For starters you can:

$ SELECT * FROM test_correct_relfrozenxid('pg_class' );
     TABLE_NAME      | scanned_pages | bad_pages | scanned_rows | bad_rows 
---------------------+---------------+-----------+--------------+----------
 pg_catalog.pg_class |           310 |         0 |        15674 |        0
(1 ROW)

This will show you some statistics. That it scanned 310 pages. On these pages there were 15674 rows (this includes also deleted rows!). Out of which there were 0 problems.

In other case you might get:

$ SELECT * FROM test_correct_relfrozenxid('xxxxxxxxxxxxxx' );
NOTICE:  Found bad ROWS (1) IN TABLE (public.xxxxxxxxxxxxxx) page (19)
NOTICE:  Found bad ROWS (1) IN TABLE (public.xxxxxxxxxxxxxx) page (42)
      TABLE_NAME       | scanned_pages | bad_pages | scanned_rows | bad_rows 
-----------------------+---------------+-----------+--------------+----------
 public.xxxxxxxxxxxxxx |            50 |         2 |         6986 |        2
(1 ROW)

In here, we see some problems.

Alternatively, I can supply second argument to the test_correct_relfrozenxid() function – it is name of a table to store bad row info:

$ \d xxx
Did NOT find any relation named "xxx".
 
$ SELECT * FROM test_correct_relfrozenxid('xxxxxxxxxxxxxx', 'xxx' );
NOTICE:  Found bad ROWS (1) IN TABLE (public.xxxxxxxxxxxxxx) page (19)
NOTICE:  Found bad ROWS (1) IN TABLE (public.xxxxxxxxxxxxxx) page (42)
      TABLE_NAME       | scanned_pages | bad_pages | scanned_rows | bad_rows 
-----------------------+---------------+-----------+--------------+----------
 public.xxxxxxxxxxxxxx |            50 |         2 |         6986 |        2
(1 ROW)
 
$ SELECT * FROM xxx;
-[ RECORD 1 ]+-------------------------------------------------------------------------
TABLE_NAME   | xxxxxxxxxxxxxx
page_no      | 19
relfrozenxid | 178398715
current_xid  | 233400263
lp           | 139
lp_off       | 3968
lp_flags     | 1
lp_len       | 77
t_xmin       | 2
t_xmax       | 10853873
t_field3     | 2
t_ctid       | (19,139)
t_infomask2  | 11
t_infomask   | 6529
t_hoff       | 32
t_bits       | 110011110010000000000000000000000000000000000000000000000000000000000000
t_oid        | [NULL]
check_status | 2
lsn          | (2CBE/EF092CA8,4,5,664,760,8192,8192,4,0)
tli          | [NULL]
flags        | [NULL]
LOWER        | [NULL]
UPPER        | [NULL]
special      | [NULL]
pagesize     | [NULL]
version      | [NULL]
prune_xid    | [NULL]
-[ RECORD 2 ]+-------------------------------------------------------------------------
TABLE_NAME   | xxxxxxxxxxxxxx
page_no      | 42
relfrozenxid | 178398715
current_xid  | 233400263
lp           | 33
lp_off       | 5504
lp_flags     | 1
lp_len       | 77
t_xmin       | 2
t_xmax       | 9255167
t_field3     | 2
t_ctid       | (42,33)
t_infomask2  | 11
t_infomask   | 6529
t_hoff       | 32
t_bits       | 110011110010000000000000000000000000000000000000000000000000000000000000
t_oid        | [NULL]
check_status | 2
lsn          | (2CBE/EF0983B0,4,1,412,3664,8192,8192,4,0)
tli          | [NULL]
flags        | [NULL]
LOWER        | [NULL]
UPPER        | [NULL]
special      | [NULL]
pagesize     | [NULL]
version      | [NULL]
prune_xid    | [NULL]

The “xxx' table can be reused – if you'll run another test_correct_relfrozenxid(), it will simply add new rows to the “xxx" table.
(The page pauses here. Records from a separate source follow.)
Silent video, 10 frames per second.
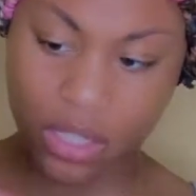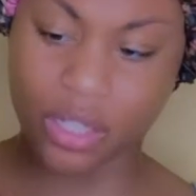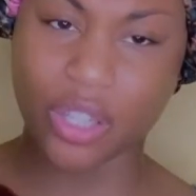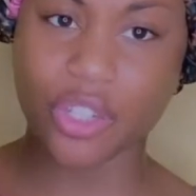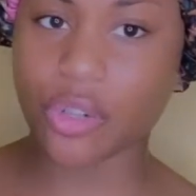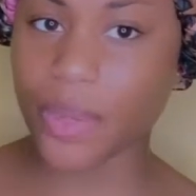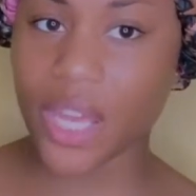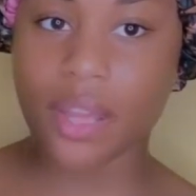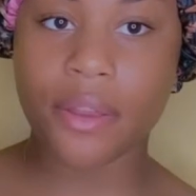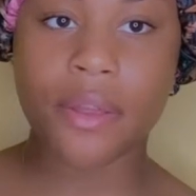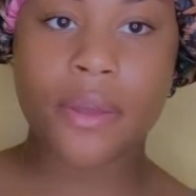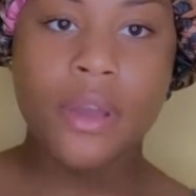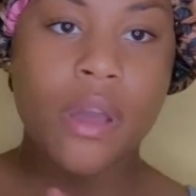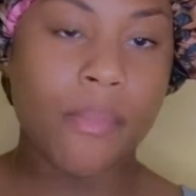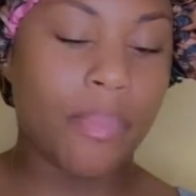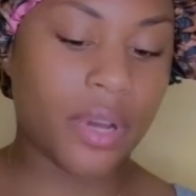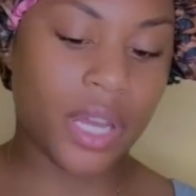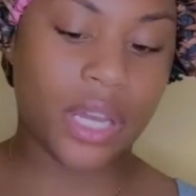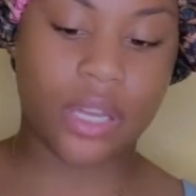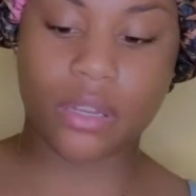little bit,
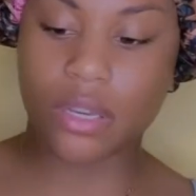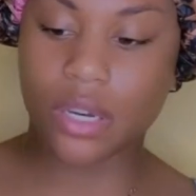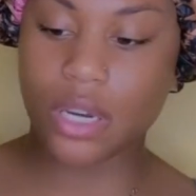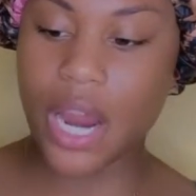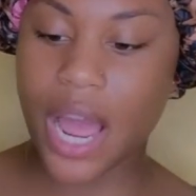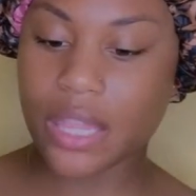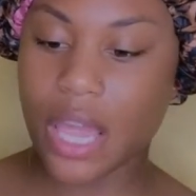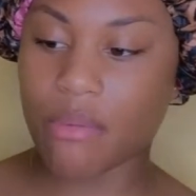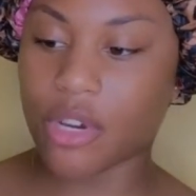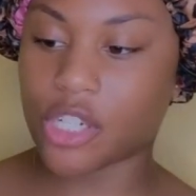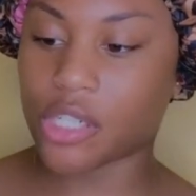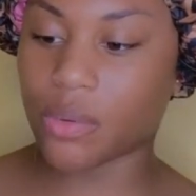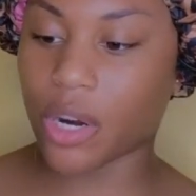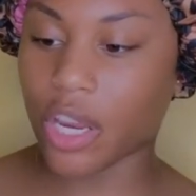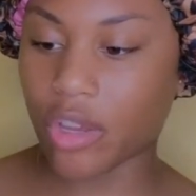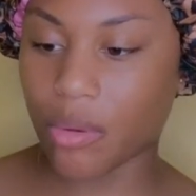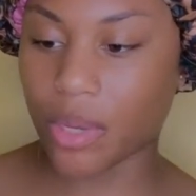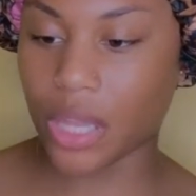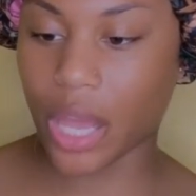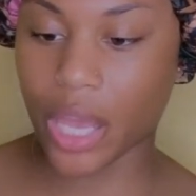but not that much to where you'll
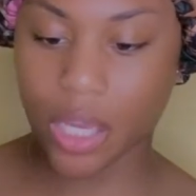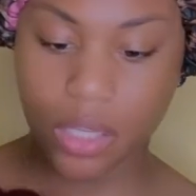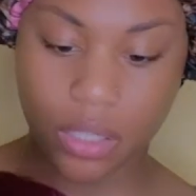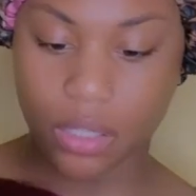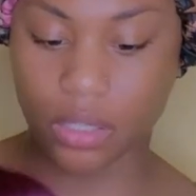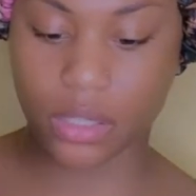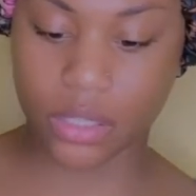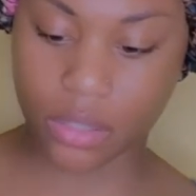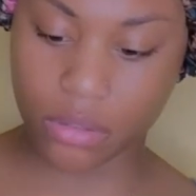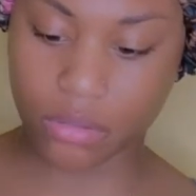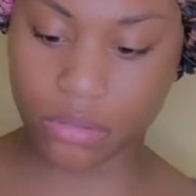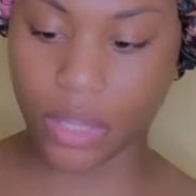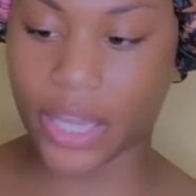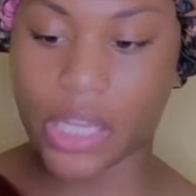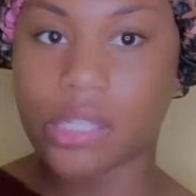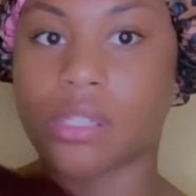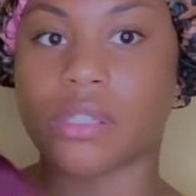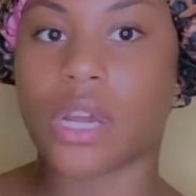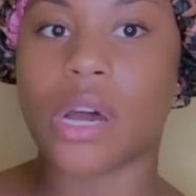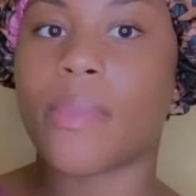be like it's
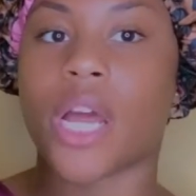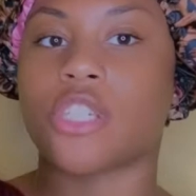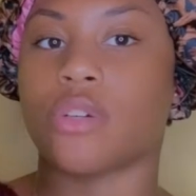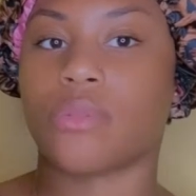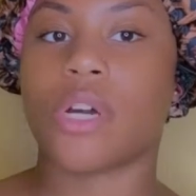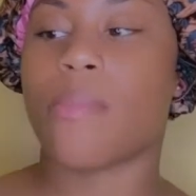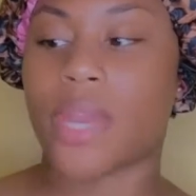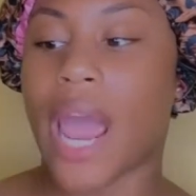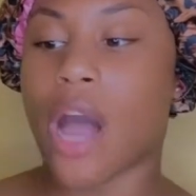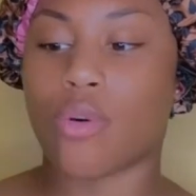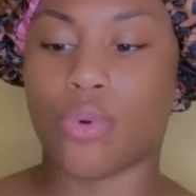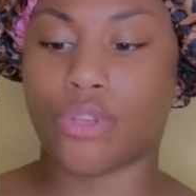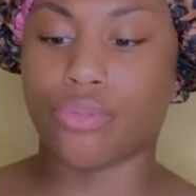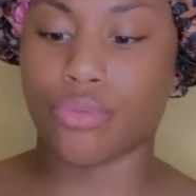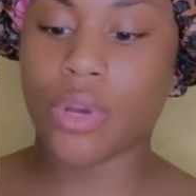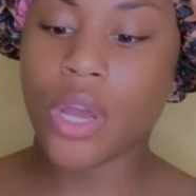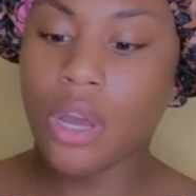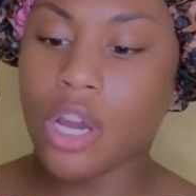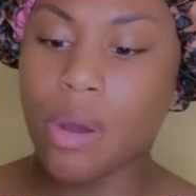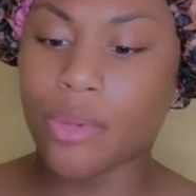coming out when you
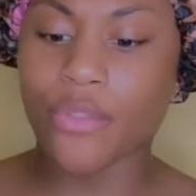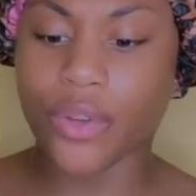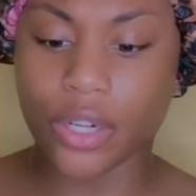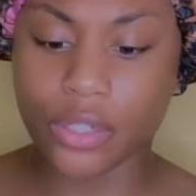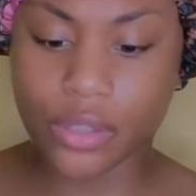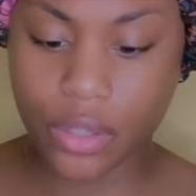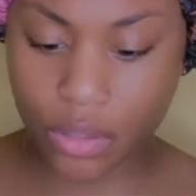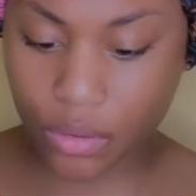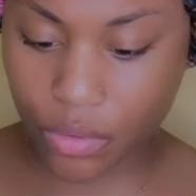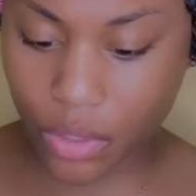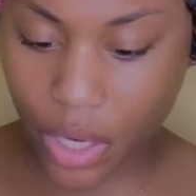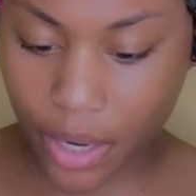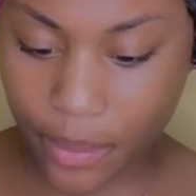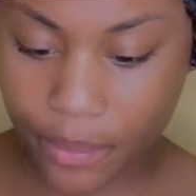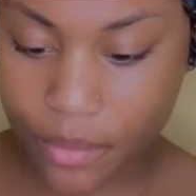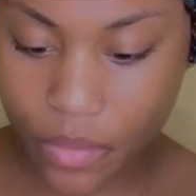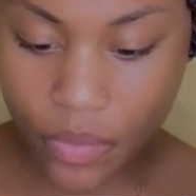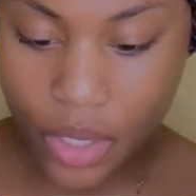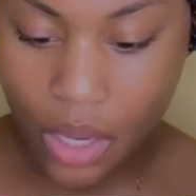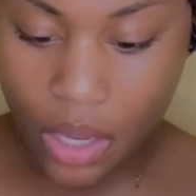comb your fingers through the hair.
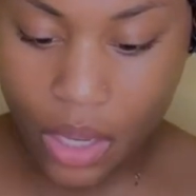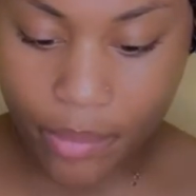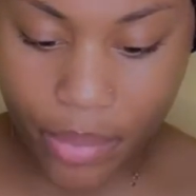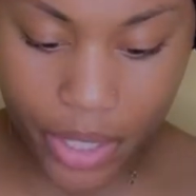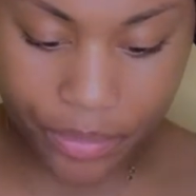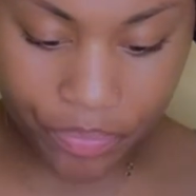But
And if that wouldn't be obvious – it doesn't have to be called “xxx" – I just picked it as simple to type.

Anyway. Data in xxx table show name of the table, which page of the table contains the bad row. What was the relfrozenxid of the table when the check was done, what was current xid at the the of the check (well, current xid + 5 million, but that's not all that important). Then there are row_data (up to t_oid column), and afterwards there are some page header information.

In our case above, we can see that the two rows were deleted at some point in time (xmax = 10,853,873 and 9,255,167), and given that we're now at xid 233,400,263 – we still have quite a long way ahead before the problem will hit us (which would happen at xid 2,156,738,815), because then the xmax would “switch" to being in future, and the row would again be visible, despite the fact that it should be removed.

And here lies another issue. What if the transactions that removed these rows were actually *rolled back*? This would mean that now we can see it (it's testable luckily), but in some time (2^31 transactions more or less) status of the transaction will get reset, and then after some time – it might become deleted.

Now. About the fix. With newer Pgs (the ones released recently), the bug with moving relfrozenxid too soon, is no more.

But the fact that relfrozenxid will not advance incorrectly anymore doesn't change the fact that you might already have bad data.

Release notes say that you should, after upgrade:

$ SET vacuum_freeze_table_age = zero;
$ vacuum;

This would force vacuum to check each end every row in the table, and freeze them correctly.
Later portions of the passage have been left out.